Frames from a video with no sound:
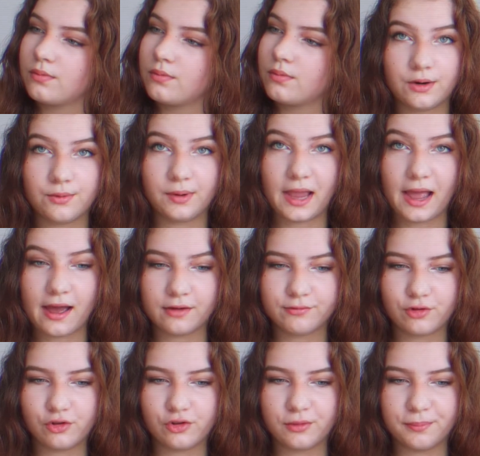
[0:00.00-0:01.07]
Here we
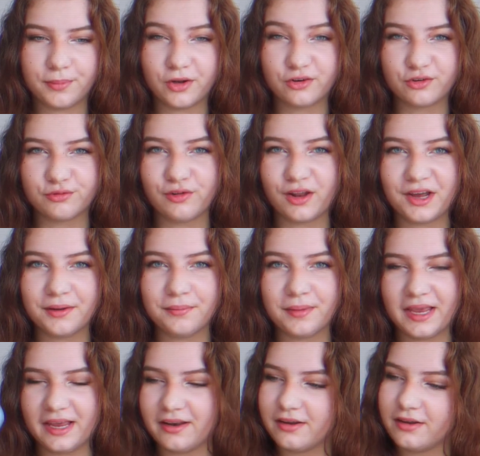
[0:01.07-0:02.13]
have the Butterfly
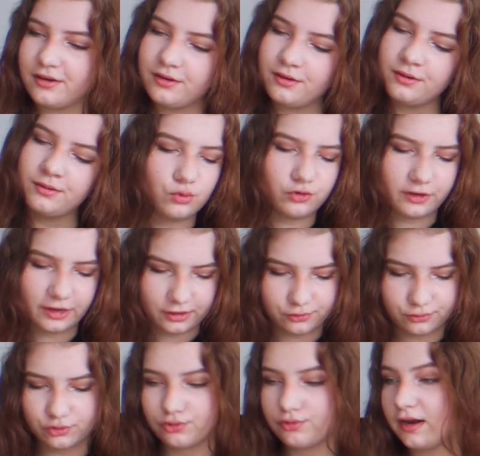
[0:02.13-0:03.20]
Maiden, who stands
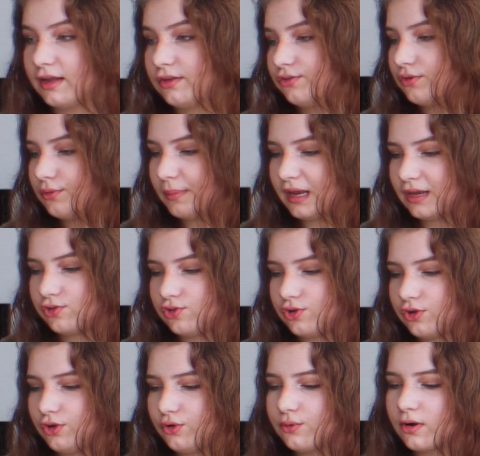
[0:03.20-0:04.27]
for
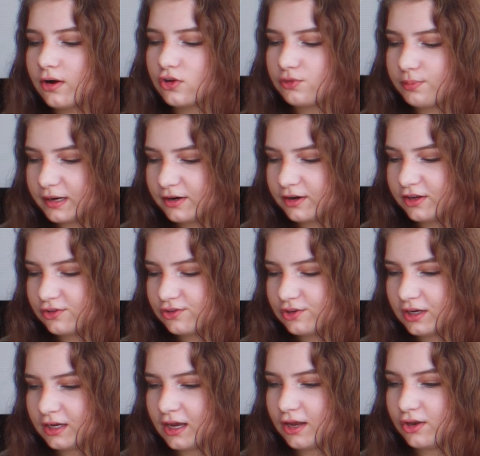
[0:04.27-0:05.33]
transformation. You are
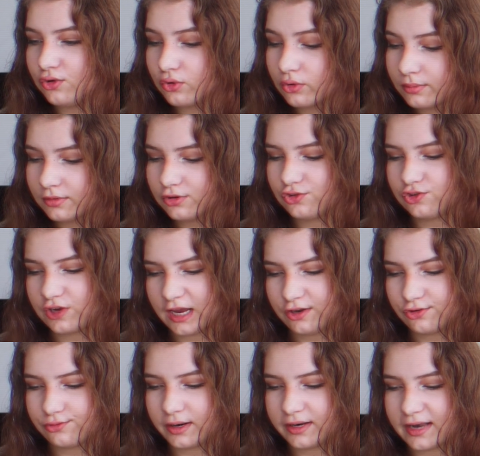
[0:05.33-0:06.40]
experiencing enormous
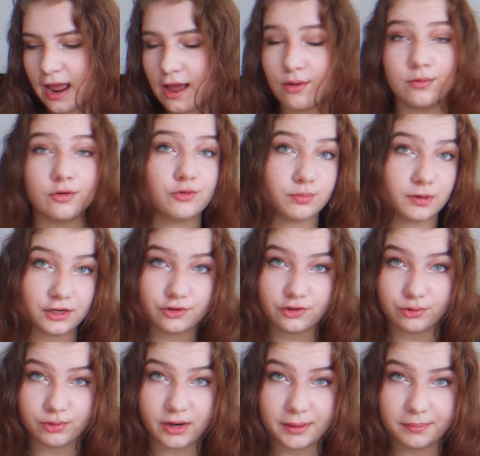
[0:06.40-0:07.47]
change right now, which brings
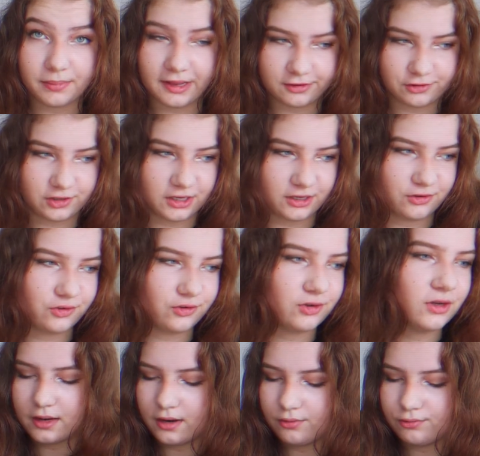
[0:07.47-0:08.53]
great blessings.
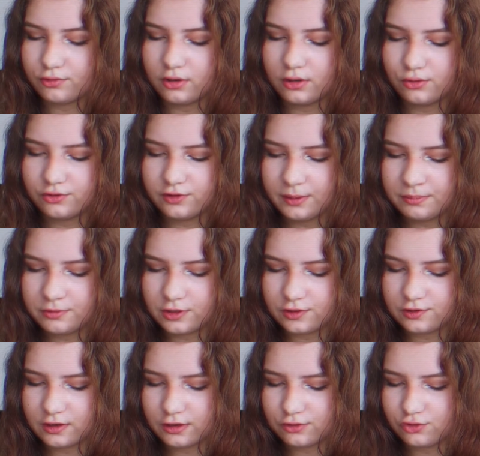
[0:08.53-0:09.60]
And then for the little tips, it
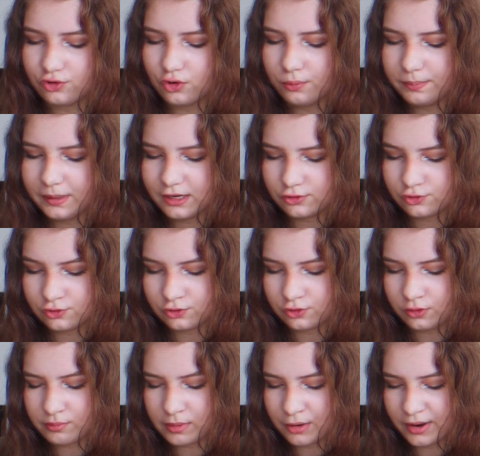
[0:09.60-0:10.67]
says, don't be
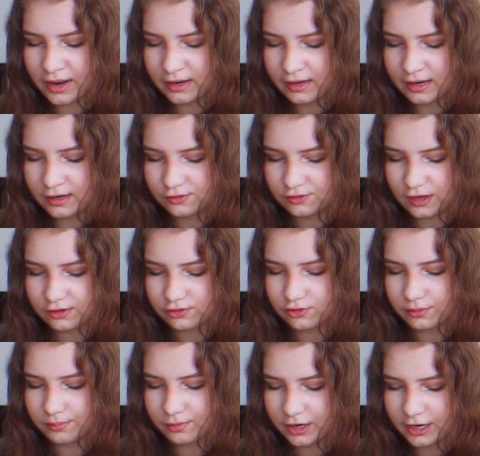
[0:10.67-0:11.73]
concerned about endings as
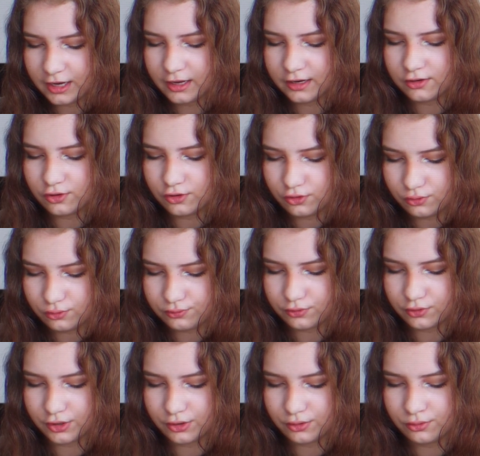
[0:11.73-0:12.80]
they're bringing in the new
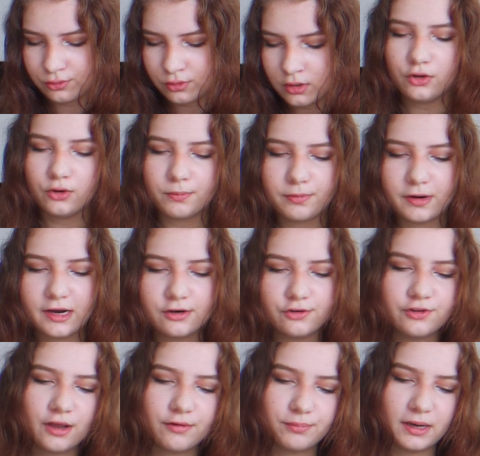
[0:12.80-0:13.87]
for you. Your prayers
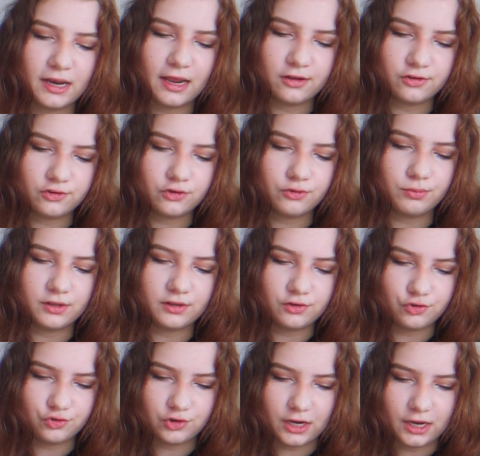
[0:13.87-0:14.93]
have been answered with
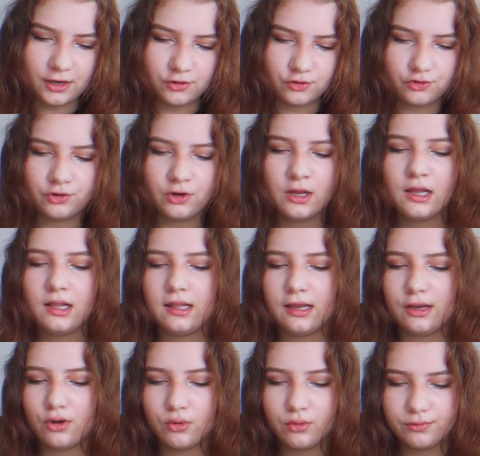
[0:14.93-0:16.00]
this change.
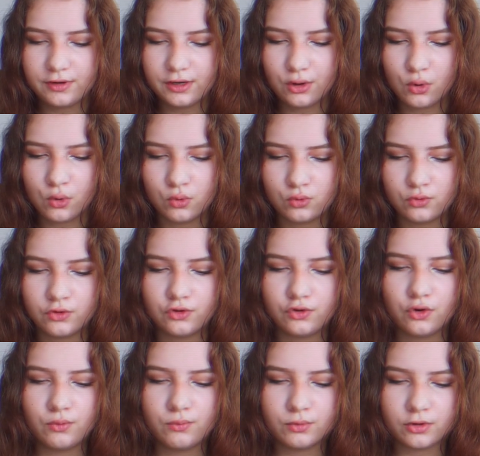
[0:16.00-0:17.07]
Let go of the old.
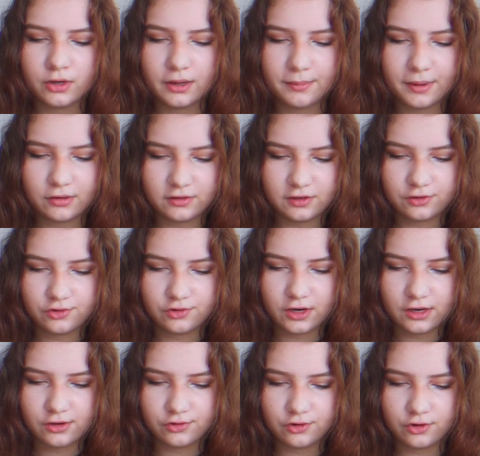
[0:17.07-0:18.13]
Don't worry about these
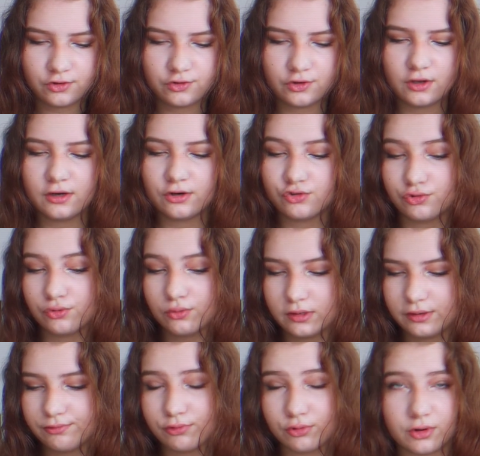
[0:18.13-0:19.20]
changes. They're truly
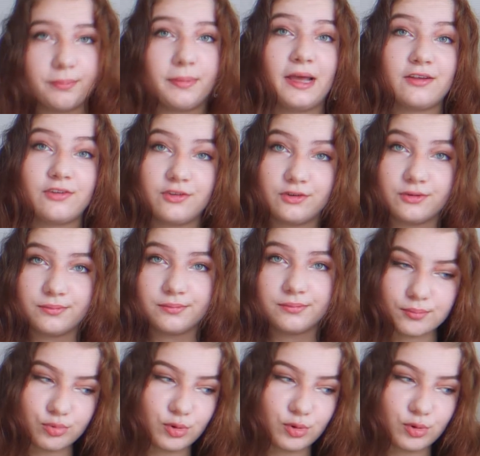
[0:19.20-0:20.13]
for the best.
__________________________________________________
Required action
Restate all entries exactly; pictures stay out.

Result
Frames from a video with no sound:
[0:00.00-0:01.07]
Here we
[0:01.07-0:02.13]
have the Butterfly
[0:02.13-0:03.20]
Maiden, who stands
[0:03.20-0:04.27]
for
[0:04.27-0:05.33]
transformation. You are
[0:05.33-0:06.40]
experiencing enormous
[0:06.40-0:07.47]
change right now, which brings
[0:07.47-0:08.53]
great blessings.
[0:08.53-0:09.60]
And then for the little tips, it
[0:09.60-0:10.67]
says, don't be
[0:10.67-0:11.73]
concerned about endings as
[0:11.73-0:12.80]
they're bringing in the new
[0:12.80-0:13.87]
for you. Your prayers
[0:13.87-0:14.93]
have been answered with
[0:14.93-0:16.00]
this change.
[0:16.00-0:17.07]
Let go of the old.
[0:17.07-0:18.13]
Don't worry about these
[0:18.13-0:19.20]
changes. They're truly
[0:19.20-0:20.13]
for the best.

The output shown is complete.